一方の国際裁判管轄は、どちらの国の裁判所に裁判管轄があるのかという問題です。
以下、国際裁判管轄について見ていきます。

 

国際裁判管轄

国際裁判管轄については、従来日本では特にそれについて規定した法律は無く、原則として民事訴訟法の国内土地管轄規定の裁判籍のいずれかが日本にあれば、日本の裁判所に管轄を認める運用となっていました(最判昭和56年10月16日)。

その後、民事訴訟法の平成23年改正によって規定が新設され、国際裁判管轄については明文によって一定の解決が図られました。

改正法では、まず被告の住所地または主たる事務所・営業所が日本国内にある場合は日本の裁判所に管轄権があるとされています(民事訴訟法3条の2第1項、3項)。

さらに契約上の債務履行地が日本国内にある場合や、請求の目的が日本国内にある場合、不法行為があった地が日本国内である場合、不動産に関する訴えで不動産が日本国内にある場合などに管轄権が認められています(3条の3各号)。

 

専属的管轄合意がある場合

日本企業と海外企業の取引など、国際的な契約を締結する際には国際裁判管轄に関する条項を盛り込むことが一般的と言えます。

たとえば「両当事者間における本契約に関する紛争については、○○国の裁判所を専属的合意管轄裁判所とする」といった条項です。日本の民事訴訟法でもこのような合意をすることが認められています(3条の7第1項)。

ちなみに、このような合意は書面または電磁的記録によることが必要であり、また「一定の法律関係に基づく訴え」に関するものでなくてはならないとされています(同2項、3項)。

この点に関して、「両当事者間に紛争が生じる場合」にはカリフォルニア州の裁判所を管轄とするとの条項があった例で、東京地裁は紛争が本契約に起因もしくは関連して生じているかにかかわらず適用される旨であり、「一定の法律関係に基づく訴え」についての定めではないとして無効としたものがあります(東京地裁平成28年2月15日)。

また、平成23年民事訴訟法改正以前の判例ではあるものの、一般人と海外企業との契約に盛り込まれていた海外裁判所を専属管轄とする合意が著しく公序法に反するとして無効とされた例も存在します(最判昭和50年11月28日)。

 

コメント

本件で契約書には「本契約に関するすべての紛争や訴訟は東京地裁を第一審の専属管轄裁判所とする」との条項が盛り込まれていたとされています。
また、イベント実施場所も原告の事務所も日本に存在し、証拠資料のほとんどが日本語で作成されていることから、日本の裁判所が管轄権を持つのが合理的とソウル地裁が判断したと考えられます。
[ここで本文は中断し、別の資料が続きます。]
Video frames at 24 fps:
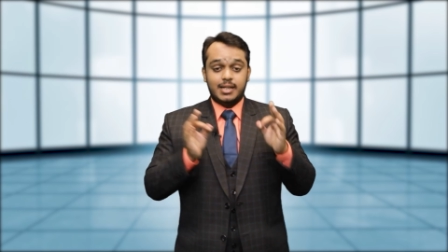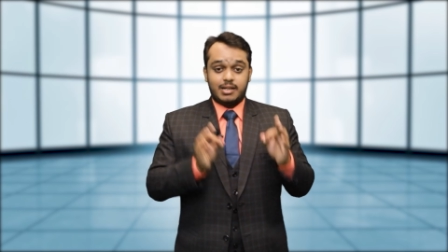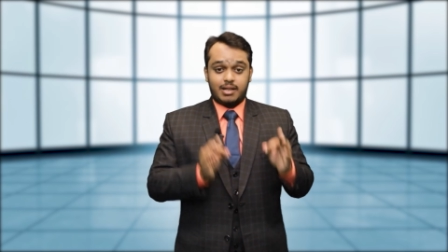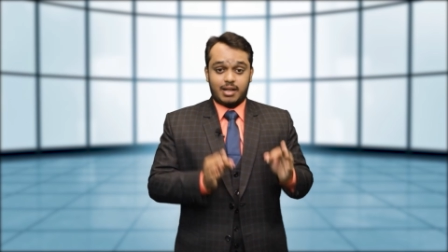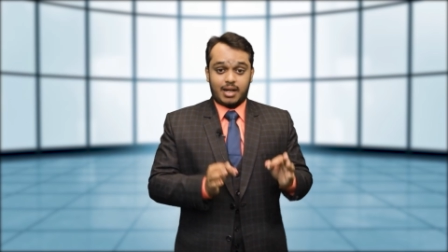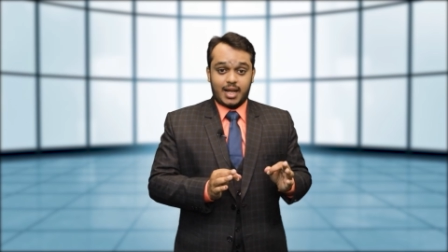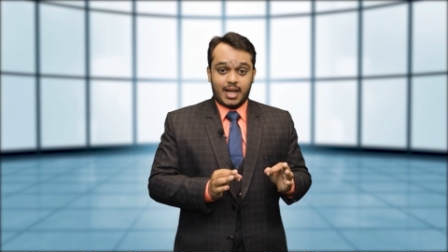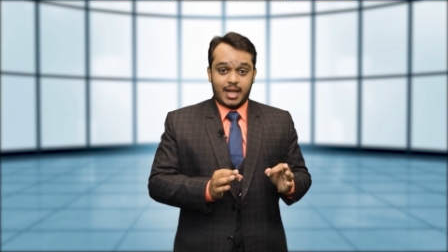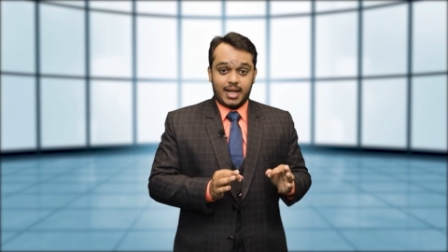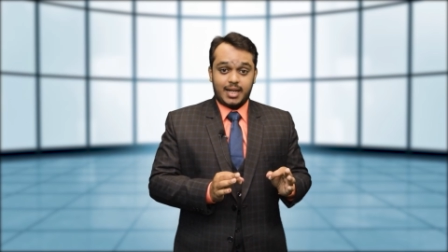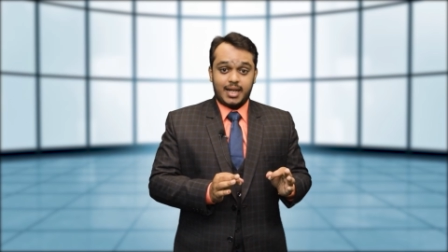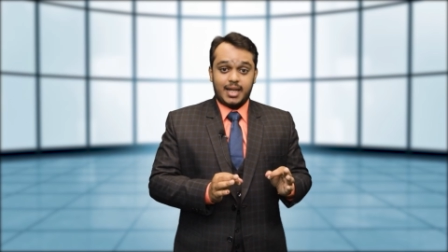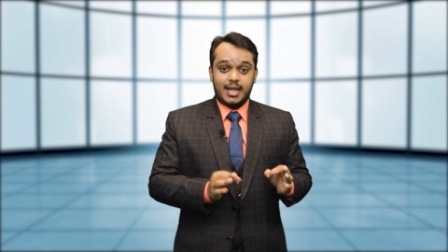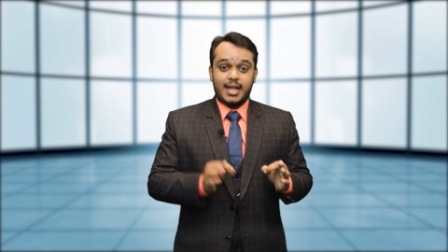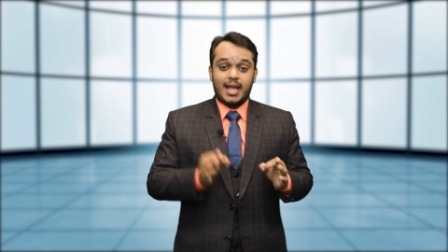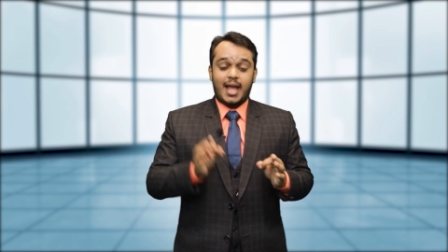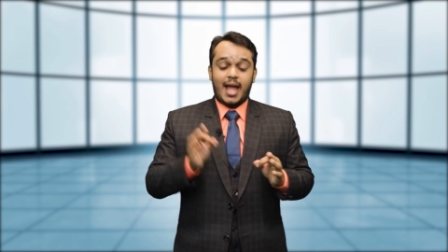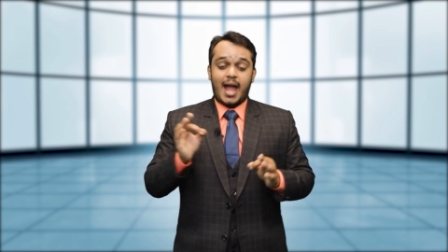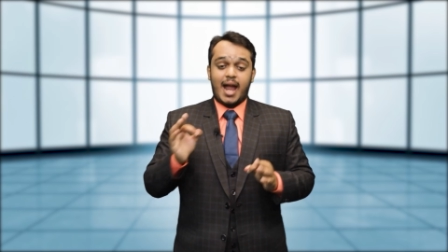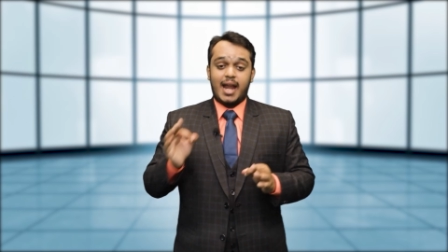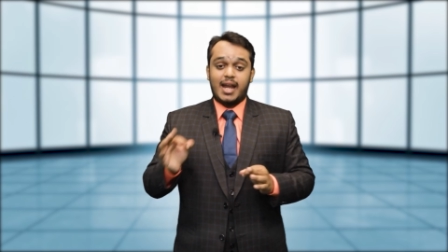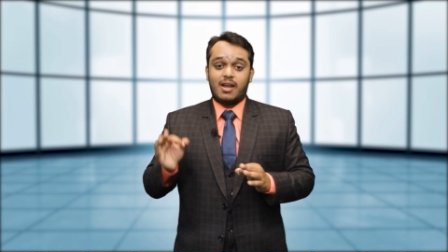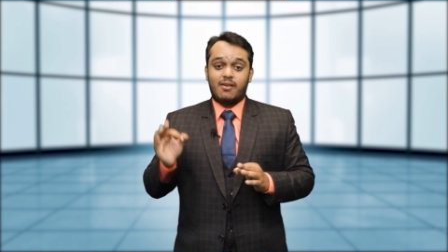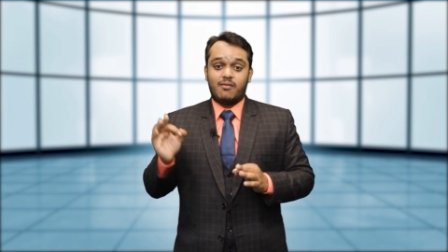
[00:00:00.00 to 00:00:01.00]
training
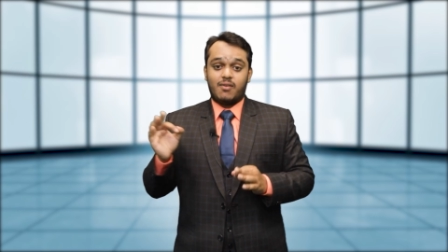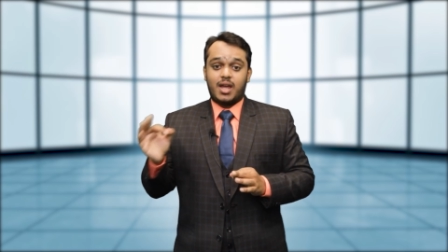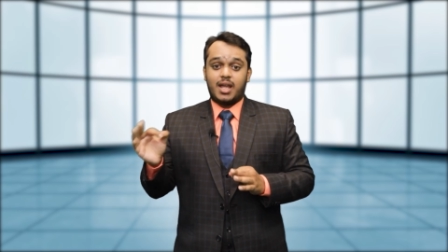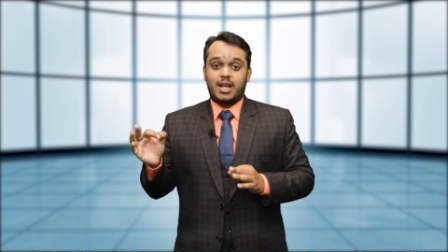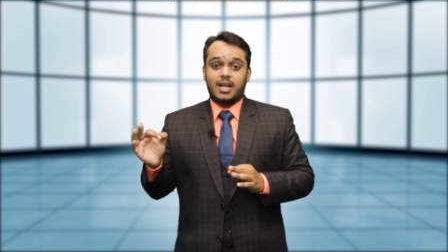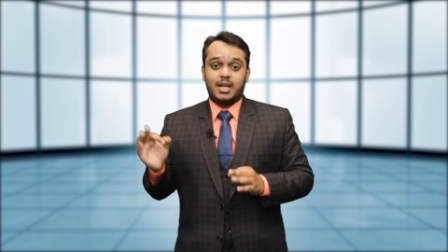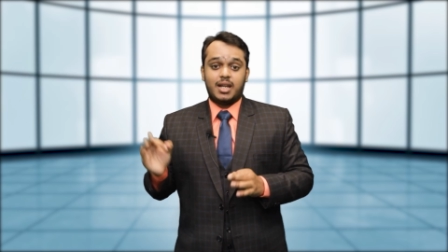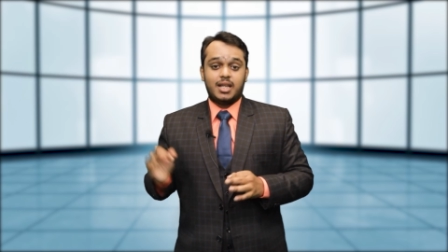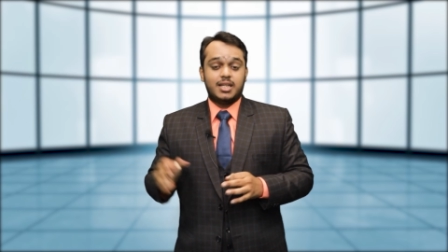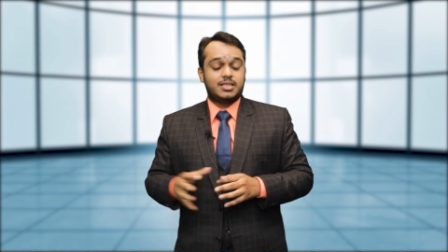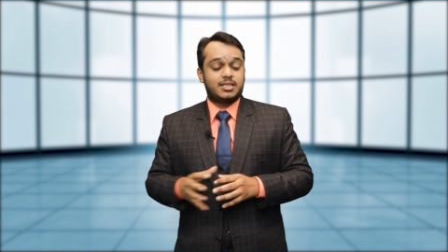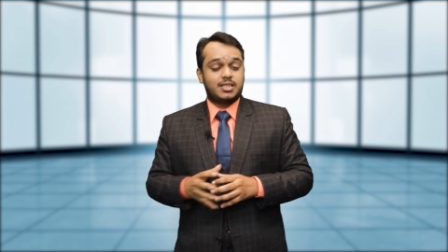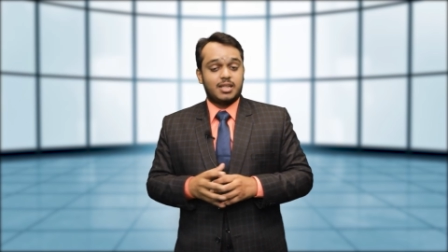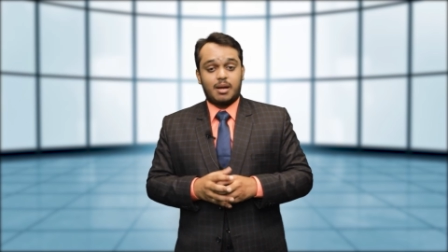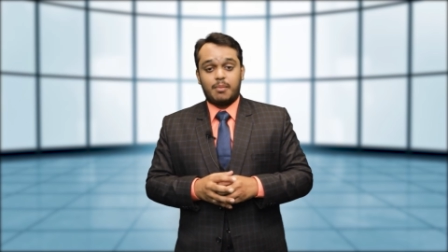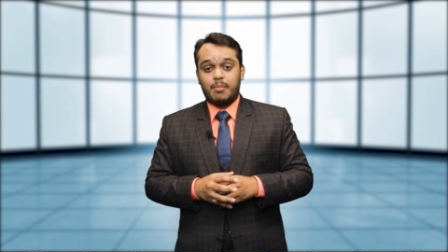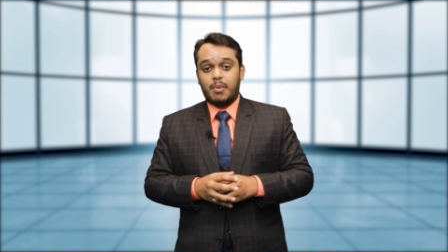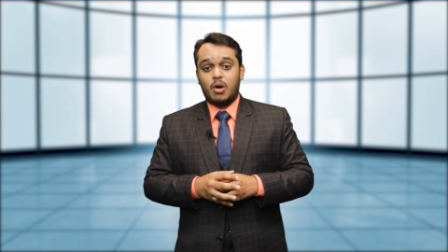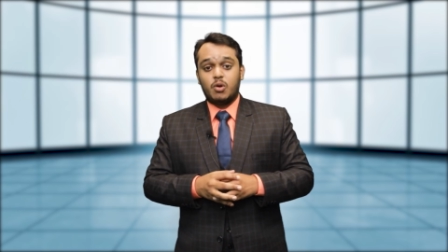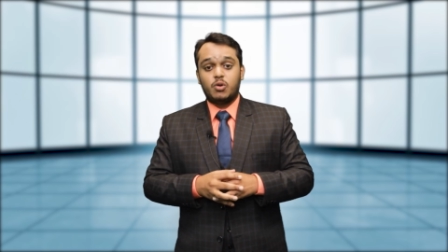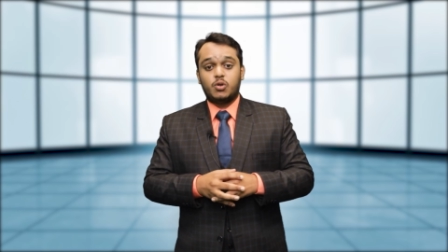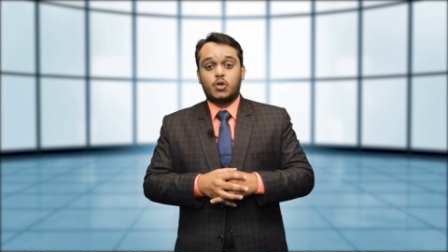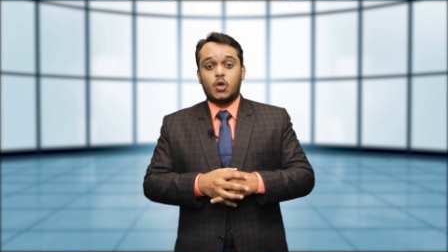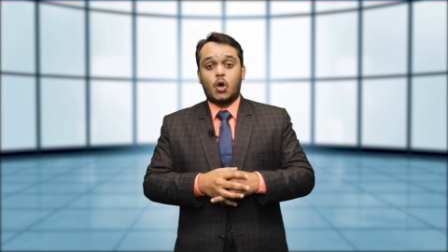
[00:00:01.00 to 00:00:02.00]
and awareness
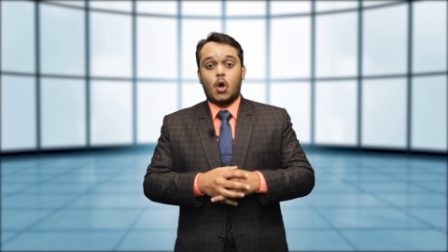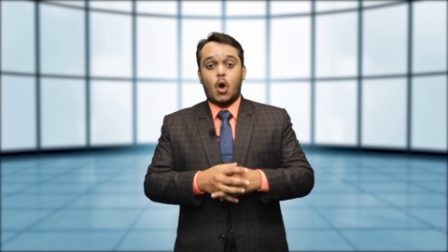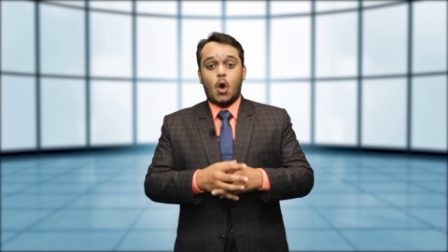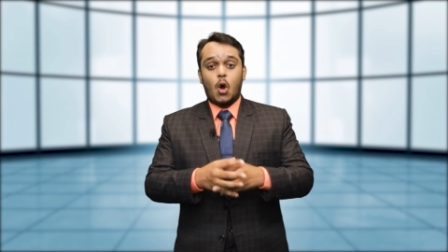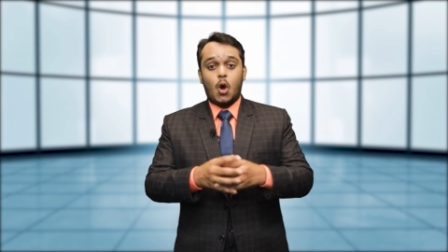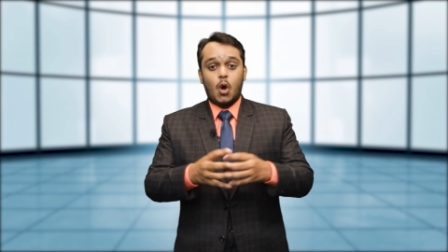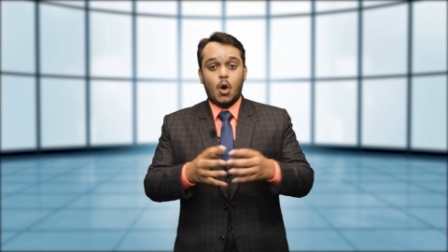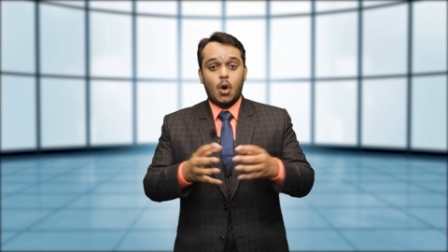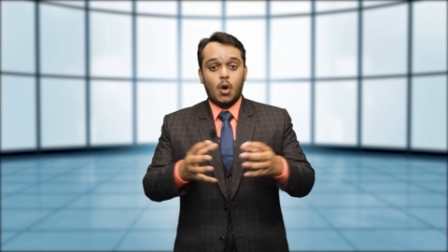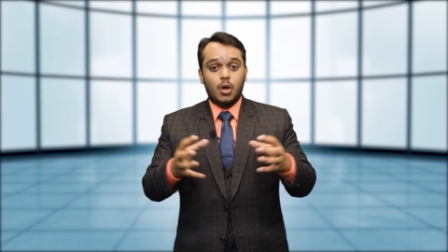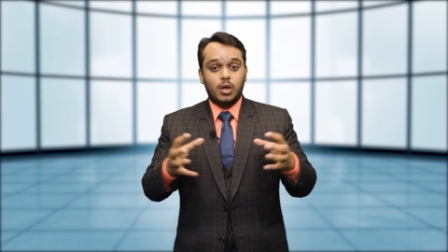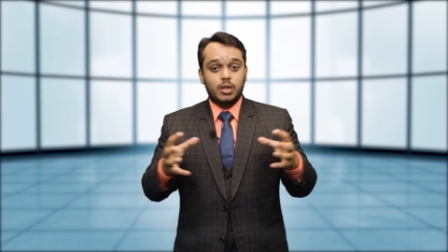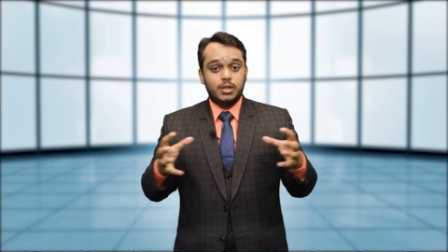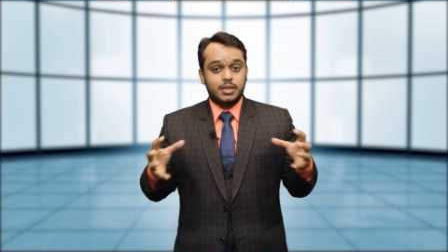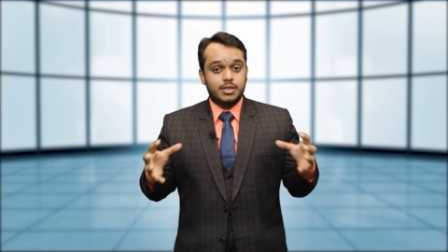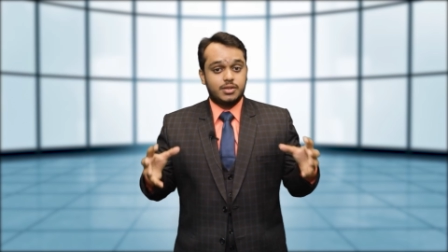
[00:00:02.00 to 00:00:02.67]
about all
本件は管轄合意に反して企業側が被告の住所地国の裁判所に提訴した珍しい例と言えます。
合意だけでなく資料や義務履行地なども考慮された結果と考えられています。

以上のように、国際的な契約に際しては原則として専属的管轄合意をすることができます。

しかし、それにも一定の要件が定められており、場合によっては無効とされる場合があります。海外企業との取引の際にはどこで訴訟が行われるのかについても慎重に検討していくことが重要と言えるでしょう。